The following day Cormac and his army march the short journey from Emly and arrive on the Hill of Knocklong. They set up camp on the hill overlooking the area.
Cormac calls Cith Rua to erect his tent. Cith Rua cannot drive the Alder post into the ground on the hill and warns Cormac that the ground rejects his unlawful claims.
As they cannot drive the stake to erect the tent, they begin to build a great frame to support the tent. It looked like they were building a ship and today the area is known as Long Cliach / Ship of Cliach [Cnoc Loinge]
Cormac decided that the Hill of Knocklong was too low and that Fiacha occupied the higher ground of Glenbrohane. He demanded that his fairy druids raise the hill above Glenbrohane by magic.
Messengers were sent to Fiachra demanding taxes and compensation but they were refused.
Knocklong is located in East Limerick, 20 miles from Limerick city. The Hill of Knocklong is 3 miles from Emly and about 2.5 miles from Glenbrohane.

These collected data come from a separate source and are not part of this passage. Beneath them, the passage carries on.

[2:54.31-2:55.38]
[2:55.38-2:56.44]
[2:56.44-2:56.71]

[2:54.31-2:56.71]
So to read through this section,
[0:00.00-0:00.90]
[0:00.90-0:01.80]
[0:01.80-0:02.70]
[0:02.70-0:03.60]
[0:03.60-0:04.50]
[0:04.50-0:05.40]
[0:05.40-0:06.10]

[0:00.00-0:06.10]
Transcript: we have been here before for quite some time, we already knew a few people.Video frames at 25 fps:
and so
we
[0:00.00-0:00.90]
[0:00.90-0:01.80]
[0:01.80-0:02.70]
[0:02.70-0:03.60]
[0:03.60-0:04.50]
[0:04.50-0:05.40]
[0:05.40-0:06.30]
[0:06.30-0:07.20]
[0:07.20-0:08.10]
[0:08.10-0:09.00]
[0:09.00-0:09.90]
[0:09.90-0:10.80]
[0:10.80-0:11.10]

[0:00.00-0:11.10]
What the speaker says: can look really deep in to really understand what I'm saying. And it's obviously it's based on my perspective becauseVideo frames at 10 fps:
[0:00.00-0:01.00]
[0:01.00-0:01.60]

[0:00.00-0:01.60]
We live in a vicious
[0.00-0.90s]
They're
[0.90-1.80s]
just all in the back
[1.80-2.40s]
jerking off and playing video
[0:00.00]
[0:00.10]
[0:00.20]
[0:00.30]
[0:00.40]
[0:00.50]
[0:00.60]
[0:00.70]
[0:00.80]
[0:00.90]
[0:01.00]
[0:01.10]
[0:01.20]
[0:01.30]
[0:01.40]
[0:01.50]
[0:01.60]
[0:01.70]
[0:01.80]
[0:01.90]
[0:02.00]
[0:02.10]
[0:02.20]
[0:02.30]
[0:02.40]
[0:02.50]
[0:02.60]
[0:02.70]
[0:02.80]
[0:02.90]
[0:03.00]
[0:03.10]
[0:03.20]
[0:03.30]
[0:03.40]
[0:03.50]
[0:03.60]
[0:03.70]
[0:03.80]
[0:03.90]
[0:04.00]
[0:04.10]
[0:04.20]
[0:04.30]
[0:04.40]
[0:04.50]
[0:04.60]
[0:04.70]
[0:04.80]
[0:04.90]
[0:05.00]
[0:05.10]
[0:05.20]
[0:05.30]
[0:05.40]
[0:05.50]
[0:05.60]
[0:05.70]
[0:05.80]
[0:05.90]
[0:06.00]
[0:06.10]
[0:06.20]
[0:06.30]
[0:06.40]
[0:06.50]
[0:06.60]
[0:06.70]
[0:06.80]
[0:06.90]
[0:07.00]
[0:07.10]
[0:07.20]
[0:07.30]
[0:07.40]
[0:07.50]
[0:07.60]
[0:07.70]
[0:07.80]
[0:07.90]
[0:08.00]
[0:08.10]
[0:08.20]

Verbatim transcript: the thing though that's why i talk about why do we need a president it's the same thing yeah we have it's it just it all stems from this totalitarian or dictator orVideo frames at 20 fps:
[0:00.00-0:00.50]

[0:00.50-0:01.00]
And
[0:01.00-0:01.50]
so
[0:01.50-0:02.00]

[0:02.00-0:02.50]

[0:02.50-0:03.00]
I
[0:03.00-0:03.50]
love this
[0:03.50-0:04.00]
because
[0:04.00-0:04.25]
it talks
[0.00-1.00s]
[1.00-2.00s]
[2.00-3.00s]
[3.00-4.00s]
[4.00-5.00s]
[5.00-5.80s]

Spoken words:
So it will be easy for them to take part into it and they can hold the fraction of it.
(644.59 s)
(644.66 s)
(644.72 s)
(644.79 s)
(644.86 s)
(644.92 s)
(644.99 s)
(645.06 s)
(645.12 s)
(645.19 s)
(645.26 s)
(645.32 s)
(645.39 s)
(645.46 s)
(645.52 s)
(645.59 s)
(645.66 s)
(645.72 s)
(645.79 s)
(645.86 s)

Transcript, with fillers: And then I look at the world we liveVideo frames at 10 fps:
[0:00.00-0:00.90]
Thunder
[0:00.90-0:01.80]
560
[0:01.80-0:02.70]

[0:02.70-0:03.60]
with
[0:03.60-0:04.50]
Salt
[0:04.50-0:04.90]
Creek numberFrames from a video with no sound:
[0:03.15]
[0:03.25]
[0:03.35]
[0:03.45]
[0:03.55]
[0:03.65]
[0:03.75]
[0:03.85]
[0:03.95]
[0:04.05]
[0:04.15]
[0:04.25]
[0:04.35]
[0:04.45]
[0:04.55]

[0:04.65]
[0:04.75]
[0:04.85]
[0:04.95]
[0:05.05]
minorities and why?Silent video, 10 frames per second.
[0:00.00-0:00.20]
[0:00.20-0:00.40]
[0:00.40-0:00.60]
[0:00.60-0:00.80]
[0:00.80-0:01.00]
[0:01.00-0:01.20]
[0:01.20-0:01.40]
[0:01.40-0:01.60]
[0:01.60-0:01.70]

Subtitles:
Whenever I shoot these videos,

Forbhais Droma Dámhgháire / The Siege of Knocklong tells of the journey southwards of Cormac Mac Airt and his army, and the difficulties they encountered along the way, caused mainly by the druids.
The Saga is similar to the northern Tain Bó Cuailgne.
Knocklong was also known as :
Druim Dámhgháire, the Ridge of the Oxen
Cnoc Luinge, the Hill of the Encampment
Cnoc Luinge, the Hill of the Ships
Knocklong in the barony of Coshlea
The village consists of a population of about 700 people. The village is built around Knocklong railway station, closed now, but important historically for the Rescue of Sean Hogan, one of the first events of the War of Independence 1919. On 9 May 2010 a plaque was unveiled to commemorate the rescue.
The Morningstar River forms the southern boundary of the joint parish of Knocklong and Garyspillane.
OS Sheet 65 ref 724 309
The ruins of a 16th Century castle stand on Knocklong hill.
The castle was the seat of the Hurley family.
The Galtees mountains are the dominant view.
Close by lies the Ring-fort of Raheennamadra which was excavated in 1960.
There is an interpretative centre at Lough Gur, 9 miles from Knocklong.
The Lough Gur Neolithic Settlement and Stone Age Centre,
Lough Gur is a small lake around which over 30 ancient sites and monuments can be found dating from Neolithic to Medieval times. Stone circles, including one of the largest in Ireland, dwelling-places, field systems, standing stones, ringforts, crannogs, castles, and a megalithic tomb.